Preimplantation genetic testing for aneuploidy (PGT-A)

PGT-A focuses on detecting aneuploidy, in other words, alterations in the number or structure of the embryo’s chromosomes, which can lead to repeated miscarriages or the birth of children with genetic diseases. By using NGS, it is possible to analyse the embryo’s 23 pairs of chromosomes with high resolution, detecting variations in the number of chromosome copies and small insertions or deletions.

Preimplantation genetic testing for Monogenic Diseases (PGT-M)

PGT-M facilitates the identification of specific mutations that cause monogenic diseases, such as cystic fibrosis or fragile X syndrome. With NGS, more than 500 genes associated with hereditary diseases can be analysed, delivering precise and comprehensive detection with a single test. To be able to perform PGT-M, the genetic study of the parents is essential. We must address the specific case by identifying the fault in the gene (mutation) that causes the disease. Next, the informativity study is conducted, which consists of developing the strategy that allows us to identify the alteration in the embryos. It is often required that healthy and affected family members participate in the study.

Preimplantation genetic testing for Structural Rearrangements (PGT-SR)

PGT-SR is used to detect structural rearrangements of chromosomes. These structural chromosomal abnormalities can present in various forms: deletions, duplications, insertions, inversions and ring formations. The disease occurs when the affected gene cannot express itself correctly due to the alteration in the structure of the chromosome. This type of rearrangement may cause implantation failure, recurrent miscarriages or physical and mental problems in the offspring. NGS allows for the high-precision identification of these alterations, facilitating the selection of embryos without these anomalies. In the first consultation, the gynaecologist will assess your case. In this type of PGT, a prior study of the structural alteration may be required.

Preimplantation Genetic Testing for Aneuploidy Origin (PGT-AO)

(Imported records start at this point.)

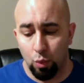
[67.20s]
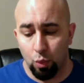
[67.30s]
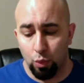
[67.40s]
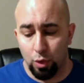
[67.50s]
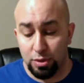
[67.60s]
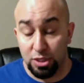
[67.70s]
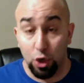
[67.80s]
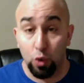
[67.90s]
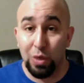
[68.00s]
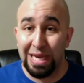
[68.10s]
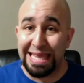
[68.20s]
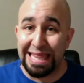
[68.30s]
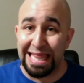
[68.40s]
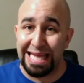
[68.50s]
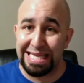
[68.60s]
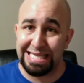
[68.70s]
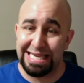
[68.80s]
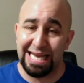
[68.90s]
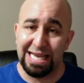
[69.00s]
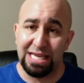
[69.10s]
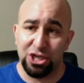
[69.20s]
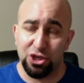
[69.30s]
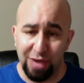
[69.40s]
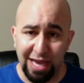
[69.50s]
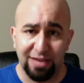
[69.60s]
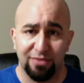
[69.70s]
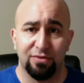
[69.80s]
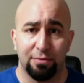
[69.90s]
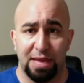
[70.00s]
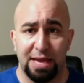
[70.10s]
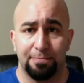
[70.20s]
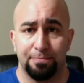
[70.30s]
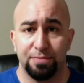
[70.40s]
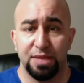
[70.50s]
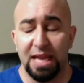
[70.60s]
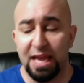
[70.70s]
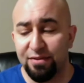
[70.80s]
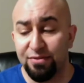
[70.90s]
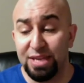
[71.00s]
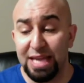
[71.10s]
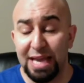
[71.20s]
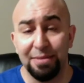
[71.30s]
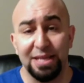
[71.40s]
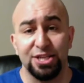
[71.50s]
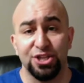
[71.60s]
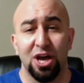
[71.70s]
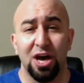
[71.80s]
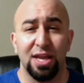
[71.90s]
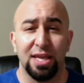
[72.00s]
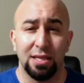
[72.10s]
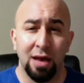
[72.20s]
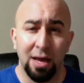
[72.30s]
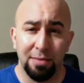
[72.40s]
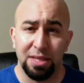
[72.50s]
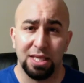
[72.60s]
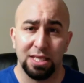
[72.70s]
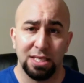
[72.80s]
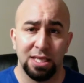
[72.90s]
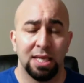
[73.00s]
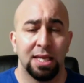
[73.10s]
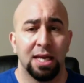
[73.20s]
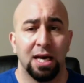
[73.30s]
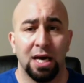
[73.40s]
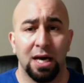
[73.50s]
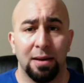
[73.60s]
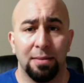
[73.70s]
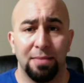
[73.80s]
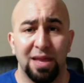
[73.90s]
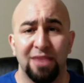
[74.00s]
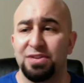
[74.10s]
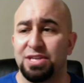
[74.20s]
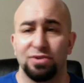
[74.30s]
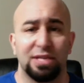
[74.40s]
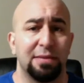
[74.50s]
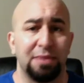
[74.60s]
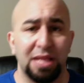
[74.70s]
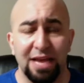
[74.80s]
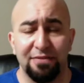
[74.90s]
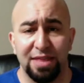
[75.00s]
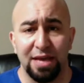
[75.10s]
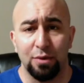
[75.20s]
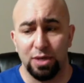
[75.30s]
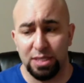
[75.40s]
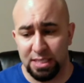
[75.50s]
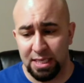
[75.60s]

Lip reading: there was a great lesson I extracted from that. And every time I saw it, it taught me this every single day of my life, and that was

PGT-AO focuses on determining the origin of aneuploidies in embryos, differentiating whether the chromosomal alterations come from the egg or the sperm. Determining the maternal or paternal origin of the aneuploidies will provide guidance for future decisions in the treatment of the couple.

Conclusion

The use of NGS in PGT has revolutionised the way preimplantation genetic screening is conducted, offering greater precision and more options for prospective parents. This technology not only increases the success rates of IVF treatments, but also reduces the risk of passing on genetic diseases to the next generation, thus providing renewed hope to many couples looking to start a family.